*Dataset items*
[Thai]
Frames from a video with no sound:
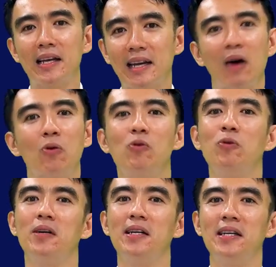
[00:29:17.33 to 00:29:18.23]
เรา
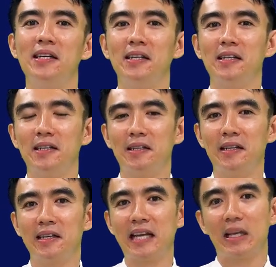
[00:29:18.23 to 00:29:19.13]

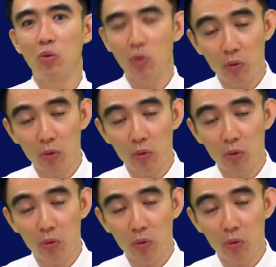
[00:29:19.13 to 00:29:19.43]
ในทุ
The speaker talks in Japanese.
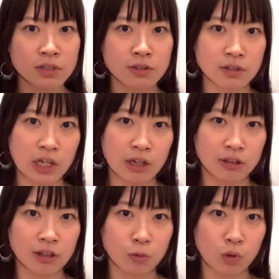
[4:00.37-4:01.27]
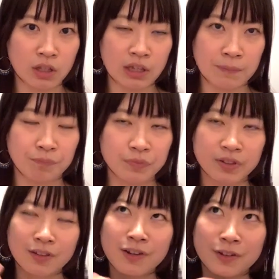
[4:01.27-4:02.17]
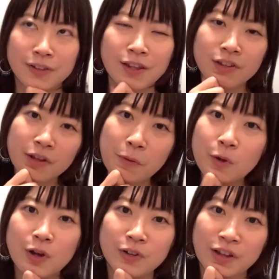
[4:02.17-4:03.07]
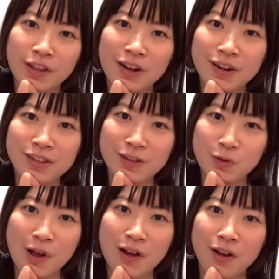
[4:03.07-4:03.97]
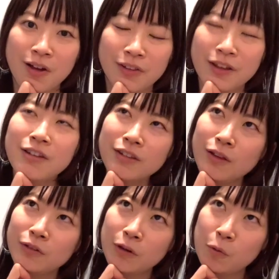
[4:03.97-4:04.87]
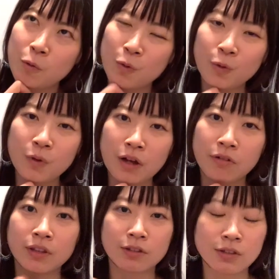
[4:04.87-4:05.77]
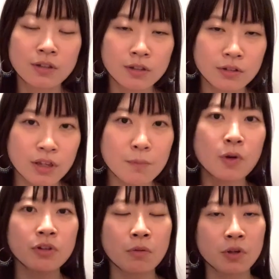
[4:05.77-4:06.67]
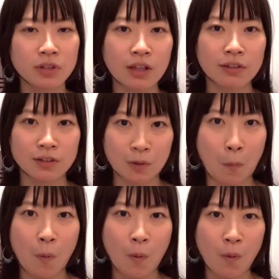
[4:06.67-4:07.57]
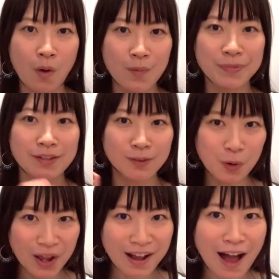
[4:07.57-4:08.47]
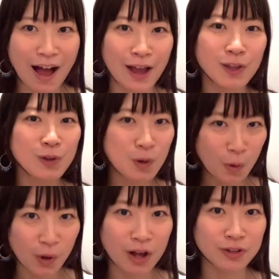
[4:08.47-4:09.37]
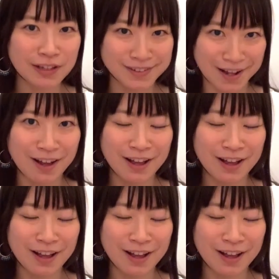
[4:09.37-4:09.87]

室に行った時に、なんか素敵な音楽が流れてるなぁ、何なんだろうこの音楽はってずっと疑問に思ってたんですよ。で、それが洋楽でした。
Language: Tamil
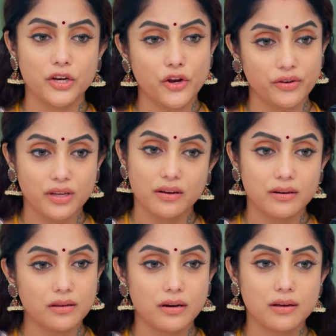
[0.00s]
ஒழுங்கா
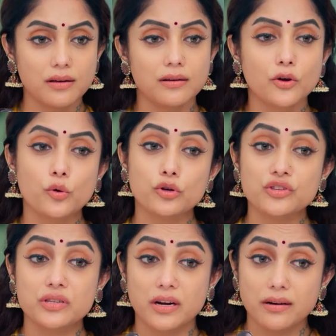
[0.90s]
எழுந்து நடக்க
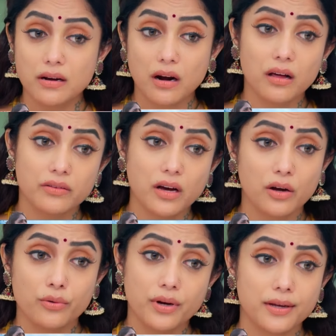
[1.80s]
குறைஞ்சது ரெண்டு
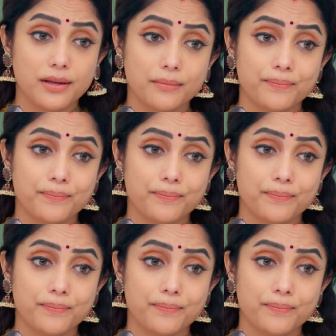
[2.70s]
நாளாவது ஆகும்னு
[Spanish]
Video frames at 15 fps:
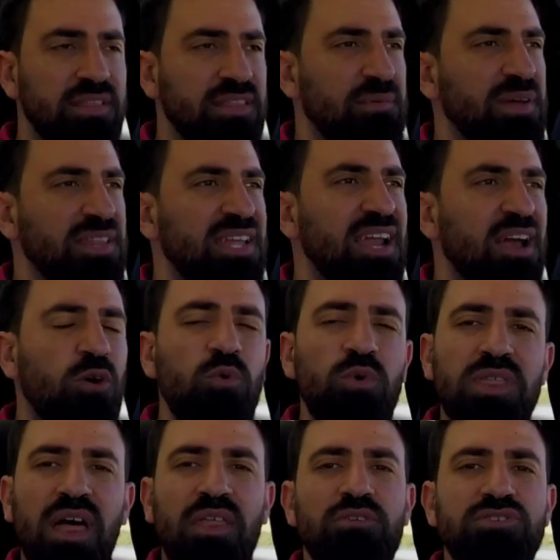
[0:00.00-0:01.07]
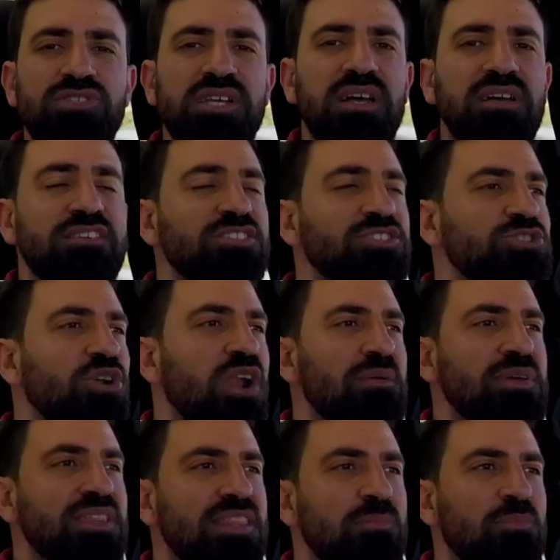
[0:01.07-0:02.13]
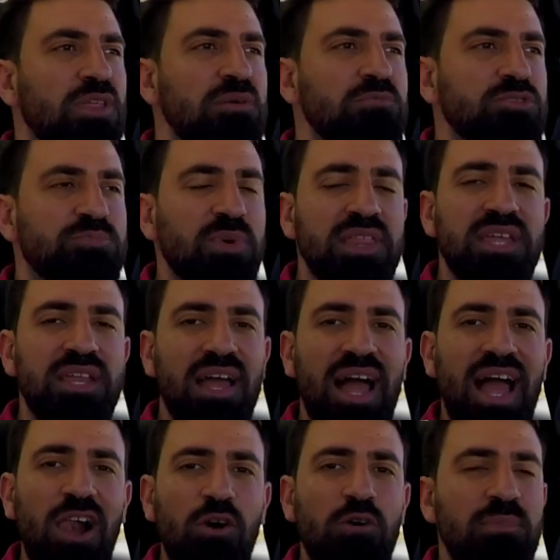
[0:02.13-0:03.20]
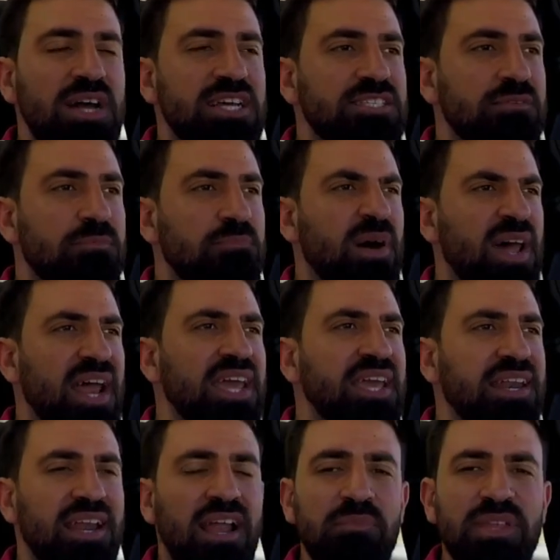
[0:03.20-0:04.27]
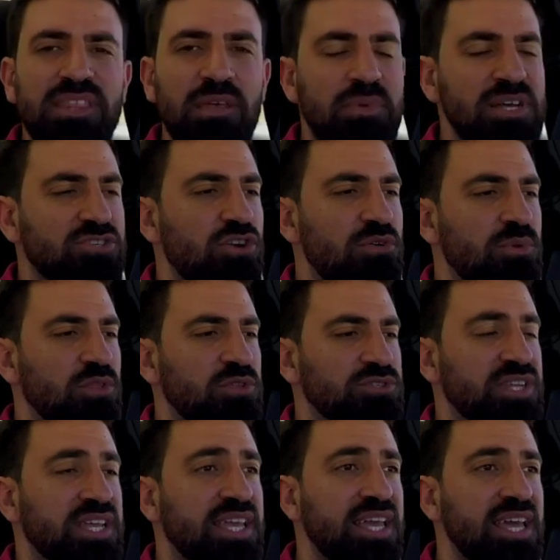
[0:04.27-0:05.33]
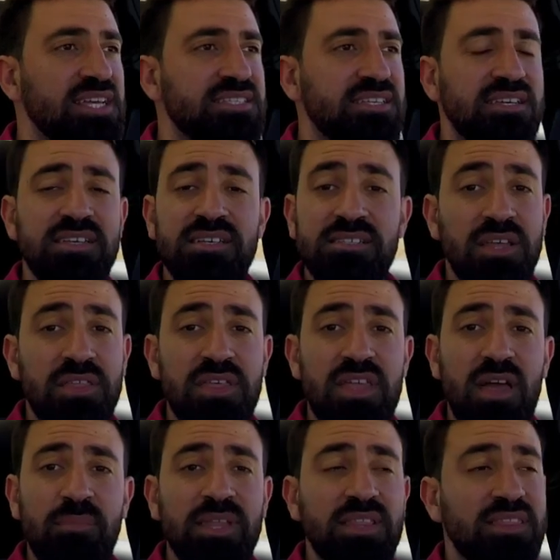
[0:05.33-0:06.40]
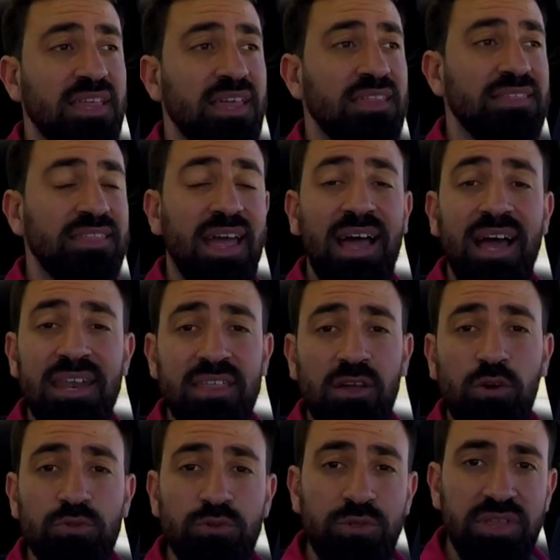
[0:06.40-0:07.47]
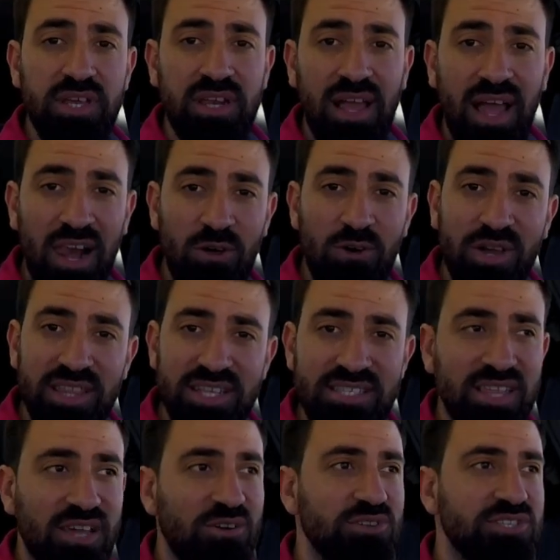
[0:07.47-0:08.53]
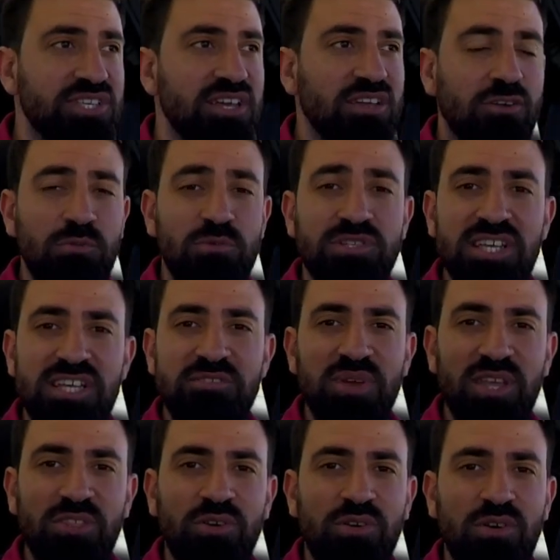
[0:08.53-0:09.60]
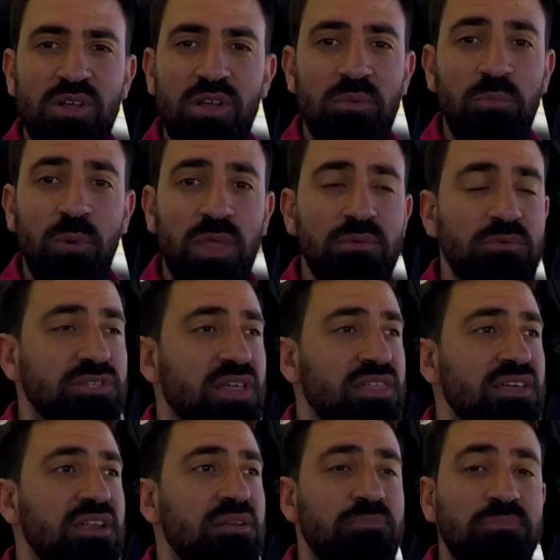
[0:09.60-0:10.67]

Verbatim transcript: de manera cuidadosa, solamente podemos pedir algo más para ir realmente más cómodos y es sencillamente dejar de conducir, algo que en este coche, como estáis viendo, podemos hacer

*WORK ITEM*
Output every record verbatim, skipping images.

*COMPLETED TASK*
[Thai]
Frames from a video with no sound:
[00:29:17.33 to 00:29:18.23]
เรา
[00:29:18.23 to 00:29:19.13]

[00:29:19.13 to 00:29:19.43]
ในทุ
The speaker talks in Japanese.
[4:00.37-4:01.27]
[4:01.27-4:02.17]
[4:02.17-4:03.07]
[4:03.07-4:03.97]
[4:03.97-4:04.87]
[4:04.87-4:05.77]
[4:05.77-4:06.67]
[4:06.67-4:07.57]
[4:07.57-4:08.47]
[4:08.47-4:09.37]
[4:09.37-4:09.87]

室に行った時に、なんか素敵な音楽が流れてるなぁ、何なんだろうこの音楽はってずっと疑問に思ってたんですよ。で、それが洋楽でした。
Language: Tamil
[0.00s]
ஒழுங்கா
[0.90s]
எழுந்து நடக்க
[1.80s]
குறைஞ்சது ரெண்டு
[2.70s]
நாளாவது ஆகும்னு
[Spanish]
Video frames at 15 fps:
[0:00.00-0:01.07]
[0:01.07-0:02.13]
[0:02.13-0:03.20]
[0:03.20-0:04.27]
[0:04.27-0:05.33]
[0:05.33-0:06.40]
[0:06.40-0:07.47]
[0:07.47-0:08.53]
[0:08.53-0:09.60]
[0:09.60-0:10.67]

Verbatim transcript: de manera cuidadosa, solamente podemos pedir algo más para ir realmente más cómodos y es sencillamente dejar de conducir, algo que en este coche, como estáis viendo, podemos hacer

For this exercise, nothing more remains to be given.